WORK ITEM
Should any entry hold a picture, omit that picture and copy the rest of the entry exactly.

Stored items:

# # #

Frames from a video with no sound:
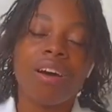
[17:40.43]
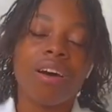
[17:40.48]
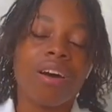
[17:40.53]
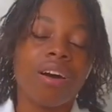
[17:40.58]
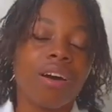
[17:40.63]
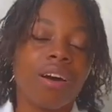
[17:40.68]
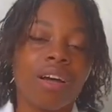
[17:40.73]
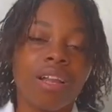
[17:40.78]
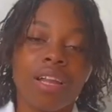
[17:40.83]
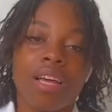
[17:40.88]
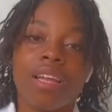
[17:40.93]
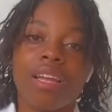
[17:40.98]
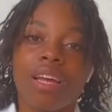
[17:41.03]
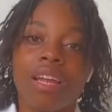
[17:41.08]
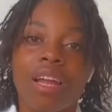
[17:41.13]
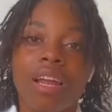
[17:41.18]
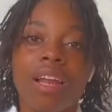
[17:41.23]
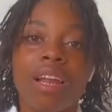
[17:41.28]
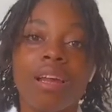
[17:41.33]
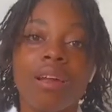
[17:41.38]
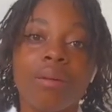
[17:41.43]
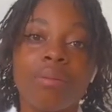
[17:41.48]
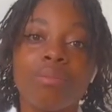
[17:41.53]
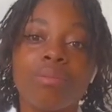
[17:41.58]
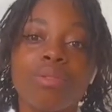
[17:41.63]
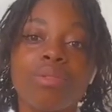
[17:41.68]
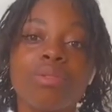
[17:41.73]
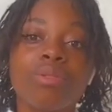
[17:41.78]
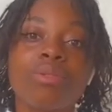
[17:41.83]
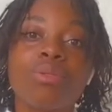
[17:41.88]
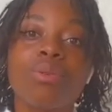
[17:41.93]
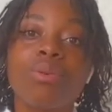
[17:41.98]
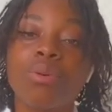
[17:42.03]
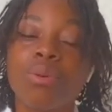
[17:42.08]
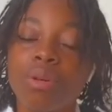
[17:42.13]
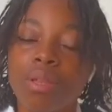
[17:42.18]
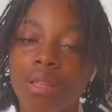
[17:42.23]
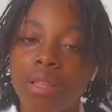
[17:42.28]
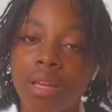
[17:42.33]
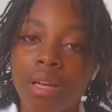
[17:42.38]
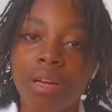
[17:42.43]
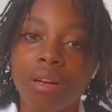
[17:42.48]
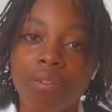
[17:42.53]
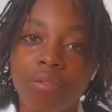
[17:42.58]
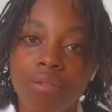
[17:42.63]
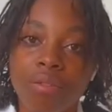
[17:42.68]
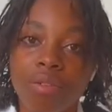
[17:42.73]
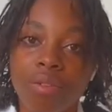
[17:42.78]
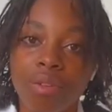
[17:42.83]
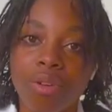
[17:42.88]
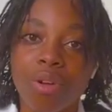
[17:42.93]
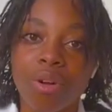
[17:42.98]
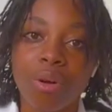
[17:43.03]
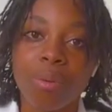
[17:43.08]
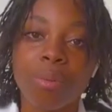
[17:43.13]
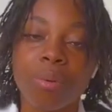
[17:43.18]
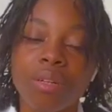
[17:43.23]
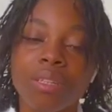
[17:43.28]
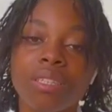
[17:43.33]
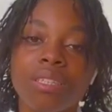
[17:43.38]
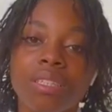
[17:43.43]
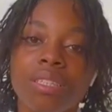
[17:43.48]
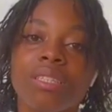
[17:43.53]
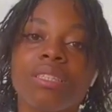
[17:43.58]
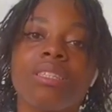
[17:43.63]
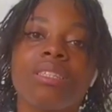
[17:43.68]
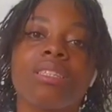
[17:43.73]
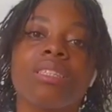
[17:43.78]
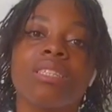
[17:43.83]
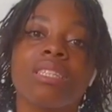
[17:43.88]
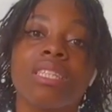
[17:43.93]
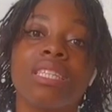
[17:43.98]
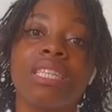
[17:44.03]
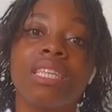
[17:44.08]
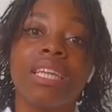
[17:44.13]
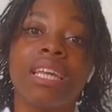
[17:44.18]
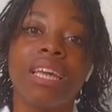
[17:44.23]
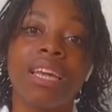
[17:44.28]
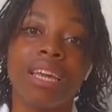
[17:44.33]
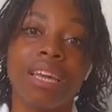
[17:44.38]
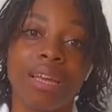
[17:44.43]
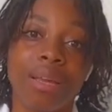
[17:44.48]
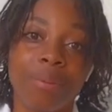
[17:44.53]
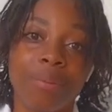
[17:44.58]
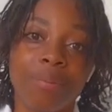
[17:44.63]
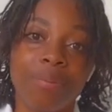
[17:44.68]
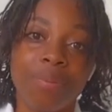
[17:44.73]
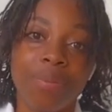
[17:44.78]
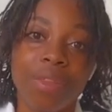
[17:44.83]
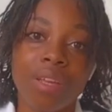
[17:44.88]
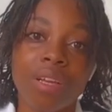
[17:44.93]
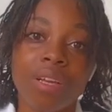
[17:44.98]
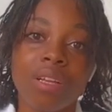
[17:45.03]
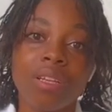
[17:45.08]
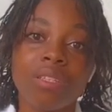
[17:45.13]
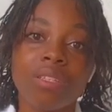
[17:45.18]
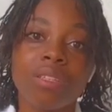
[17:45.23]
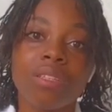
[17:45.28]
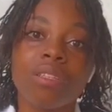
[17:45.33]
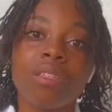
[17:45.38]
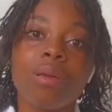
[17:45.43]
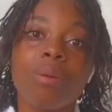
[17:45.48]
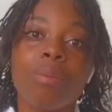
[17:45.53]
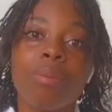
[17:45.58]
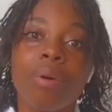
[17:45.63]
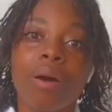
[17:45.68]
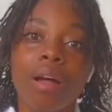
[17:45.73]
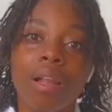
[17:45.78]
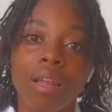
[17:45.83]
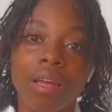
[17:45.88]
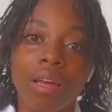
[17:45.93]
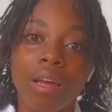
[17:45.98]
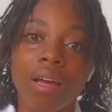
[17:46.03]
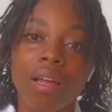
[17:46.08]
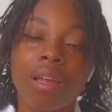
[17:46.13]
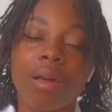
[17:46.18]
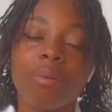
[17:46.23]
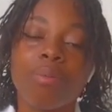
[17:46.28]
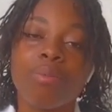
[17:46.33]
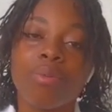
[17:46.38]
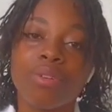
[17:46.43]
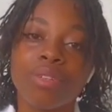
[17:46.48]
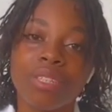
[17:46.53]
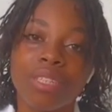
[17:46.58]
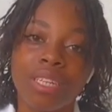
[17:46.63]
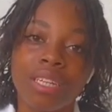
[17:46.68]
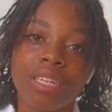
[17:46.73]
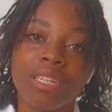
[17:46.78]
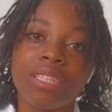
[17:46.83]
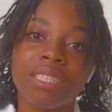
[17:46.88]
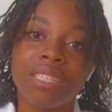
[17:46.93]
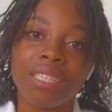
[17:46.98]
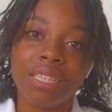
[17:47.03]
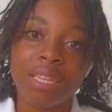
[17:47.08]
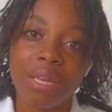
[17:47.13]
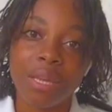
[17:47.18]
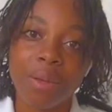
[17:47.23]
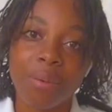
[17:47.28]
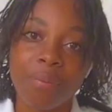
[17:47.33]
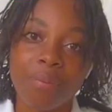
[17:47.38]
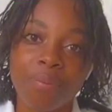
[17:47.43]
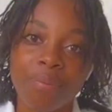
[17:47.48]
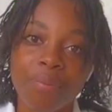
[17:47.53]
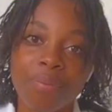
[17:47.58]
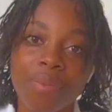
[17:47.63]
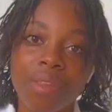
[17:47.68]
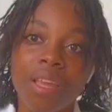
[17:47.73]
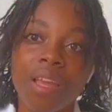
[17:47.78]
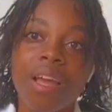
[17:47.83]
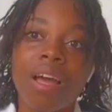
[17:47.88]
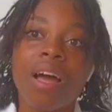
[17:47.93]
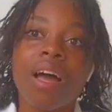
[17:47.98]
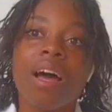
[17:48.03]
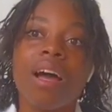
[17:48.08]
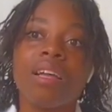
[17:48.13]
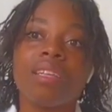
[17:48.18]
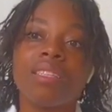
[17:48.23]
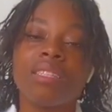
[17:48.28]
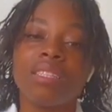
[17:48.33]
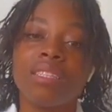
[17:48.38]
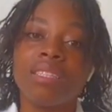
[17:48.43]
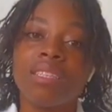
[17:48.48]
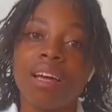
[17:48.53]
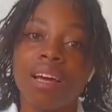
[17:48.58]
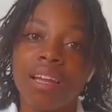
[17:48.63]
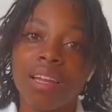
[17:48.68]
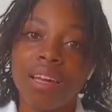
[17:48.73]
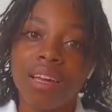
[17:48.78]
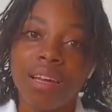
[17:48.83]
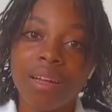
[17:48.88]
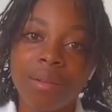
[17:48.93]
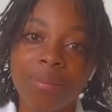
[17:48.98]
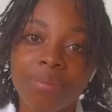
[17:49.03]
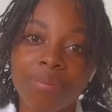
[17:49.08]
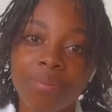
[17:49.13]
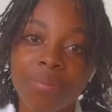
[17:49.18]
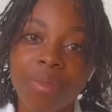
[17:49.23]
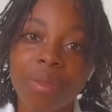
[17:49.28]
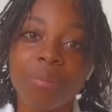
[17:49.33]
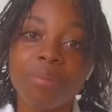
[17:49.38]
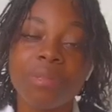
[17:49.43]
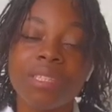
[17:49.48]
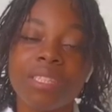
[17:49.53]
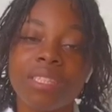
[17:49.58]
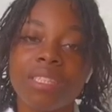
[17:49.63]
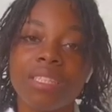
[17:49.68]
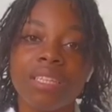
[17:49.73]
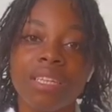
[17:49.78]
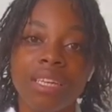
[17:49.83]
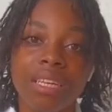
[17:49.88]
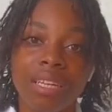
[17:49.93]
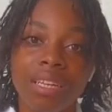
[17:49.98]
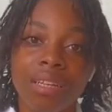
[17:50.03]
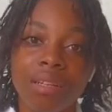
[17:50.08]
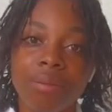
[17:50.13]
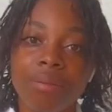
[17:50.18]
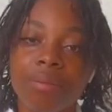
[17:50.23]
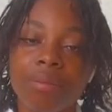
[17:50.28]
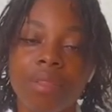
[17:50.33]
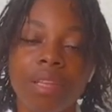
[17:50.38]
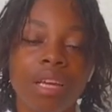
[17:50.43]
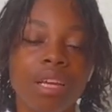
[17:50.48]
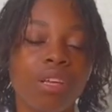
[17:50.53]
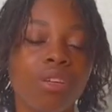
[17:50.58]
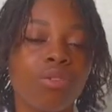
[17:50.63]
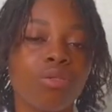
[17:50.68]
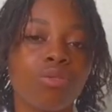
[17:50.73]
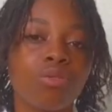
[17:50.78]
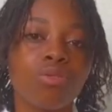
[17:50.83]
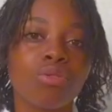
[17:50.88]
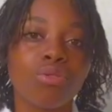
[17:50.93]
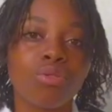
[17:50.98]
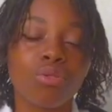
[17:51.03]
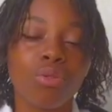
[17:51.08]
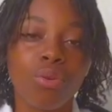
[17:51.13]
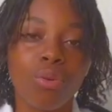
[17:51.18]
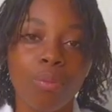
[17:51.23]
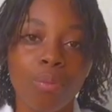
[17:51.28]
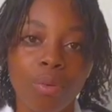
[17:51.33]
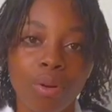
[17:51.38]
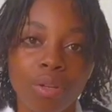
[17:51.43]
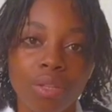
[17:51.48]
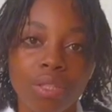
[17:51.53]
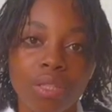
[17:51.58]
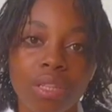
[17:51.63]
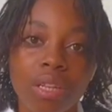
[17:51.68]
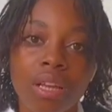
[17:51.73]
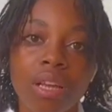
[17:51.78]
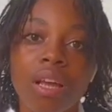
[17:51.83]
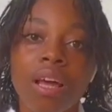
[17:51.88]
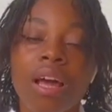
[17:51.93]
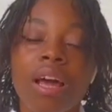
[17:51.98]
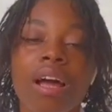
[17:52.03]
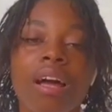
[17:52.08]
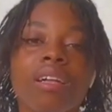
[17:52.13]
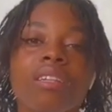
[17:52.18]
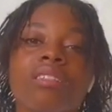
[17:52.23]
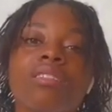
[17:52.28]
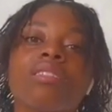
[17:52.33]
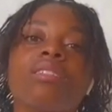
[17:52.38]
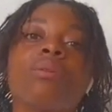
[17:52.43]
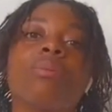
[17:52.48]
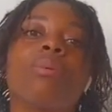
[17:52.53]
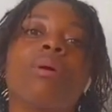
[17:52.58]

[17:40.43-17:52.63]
All that, and I am so thankful up until this day to the Pollyanna Project team. Auntie Dana, Miss Neal, thank you so much. And to the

# # #

EXERCISE OUTPUT
Frames from a video with no sound:
[17:40.43]
[17:40.48]
[17:40.53]
[17:40.58]
[17:40.63]
[17:40.68]
[17:40.73]
[17:40.78]
[17:40.83]
[17:40.88]
[17:40.93]
[17:40.98]
[17:41.03]
[17:41.08]
[17:41.13]
[17:41.18]
[17:41.23]
[17:41.28]
[17:41.33]
[17:41.38]
[17:41.43]
[17:41.48]
[17:41.53]
[17:41.58]
[17:41.63]
[17:41.68]
[17:41.73]
[17:41.78]
[17:41.83]
[17:41.88]
[17:41.93]
[17:41.98]
[17:42.03]
[17:42.08]
[17:42.13]
[17:42.18]
[17:42.23]
[17:42.28]
[17:42.33]
[17:42.38]
[17:42.43]
[17:42.48]
[17:42.53]
[17:42.58]
[17:42.63]
[17:42.68]
[17:42.73]
[17:42.78]
[17:42.83]
[17:42.88]
[17:42.93]
[17:42.98]
[17:43.03]
[17:43.08]
[17:43.13]
[17:43.18]
[17:43.23]
[17:43.28]
[17:43.33]
[17:43.38]
[17:43.43]
[17:43.48]
[17:43.53]
[17:43.58]
[17:43.63]
[17:43.68]
[17:43.73]
[17:43.78]
[17:43.83]
[17:43.88]
[17:43.93]
[17:43.98]
[17:44.03]
[17:44.08]
[17:44.13]
[17:44.18]
[17:44.23]
[17:44.28]
[17:44.33]
[17:44.38]
[17:44.43]
[17:44.48]
[17:44.53]
[17:44.58]
[17:44.63]
[17:44.68]
[17:44.73]
[17:44.78]
[17:44.83]
[17:44.88]
[17:44.93]
[17:44.98]
[17:45.03]
[17:45.08]
[17:45.13]
[17:45.18]
[17:45.23]
[17:45.28]
[17:45.33]
[17:45.38]
[17:45.43]
[17:45.48]
[17:45.53]
[17:45.58]
[17:45.63]
[17:45.68]
[17:45.73]
[17:45.78]
[17:45.83]
[17:45.88]
[17:45.93]
[17:45.98]
[17:46.03]
[17:46.08]
[17:46.13]
[17:46.18]
[17:46.23]
[17:46.28]
[17:46.33]
[17:46.38]
[17:46.43]
[17:46.48]
[17:46.53]
[17:46.58]
[17:46.63]
[17:46.68]
[17:46.73]
[17:46.78]
[17:46.83]
[17:46.88]
[17:46.93]
[17:46.98]
[17:47.03]
[17:47.08]
[17:47.13]
[17:47.18]
[17:47.23]
[17:47.28]
[17:47.33]
[17:47.38]
[17:47.43]
[17:47.48]
[17:47.53]
[17:47.58]
[17:47.63]
[17:47.68]
[17:47.73]
[17:47.78]
[17:47.83]
[17:47.88]
[17:47.93]
[17:47.98]
[17:48.03]
[17:48.08]
[17:48.13]
[17:48.18]
[17:48.23]
[17:48.28]
[17:48.33]
[17:48.38]
[17:48.43]
[17:48.48]
[17:48.53]
[17:48.58]
[17:48.63]
[17:48.68]
[17:48.73]
[17:48.78]
[17:48.83]
[17:48.88]
[17:48.93]
[17:48.98]
[17:49.03]
[17:49.08]
[17:49.13]
[17:49.18]
[17:49.23]
[17:49.28]
[17:49.33]
[17:49.38]
[17:49.43]
[17:49.48]
[17:49.53]
[17:49.58]
[17:49.63]
[17:49.68]
[17:49.73]
[17:49.78]
[17:49.83]
[17:49.88]
[17:49.93]
[17:49.98]
[17:50.03]
[17:50.08]
[17:50.13]
[17:50.18]
[17:50.23]
[17:50.28]
[17:50.33]
[17:50.38]
[17:50.43]
[17:50.48]
[17:50.53]
[17:50.58]
[17:50.63]
[17:50.68]
[17:50.73]
[17:50.78]
[17:50.83]
[17:50.88]
[17:50.93]
[17:50.98]
[17:51.03]
[17:51.08]
[17:51.13]
[17:51.18]
[17:51.23]
[17:51.28]
[17:51.33]
[17:51.38]
[17:51.43]
[17:51.48]
[17:51.53]
[17:51.58]
[17:51.63]
[17:51.68]
[17:51.73]
[17:51.78]
[17:51.83]
[17:51.88]
[17:51.93]
[17:51.98]
[17:52.03]
[17:52.08]
[17:52.13]
[17:52.18]
[17:52.23]
[17:52.28]
[17:52.33]
[17:52.38]
[17:52.43]
[17:52.48]
[17:52.53]
[17:52.58]

[17:40.43-17:52.63]
All that, and I am so thankful up until this day to the Pollyanna Project team. Auntie Dana, Miss Neal, thank you so much. And to the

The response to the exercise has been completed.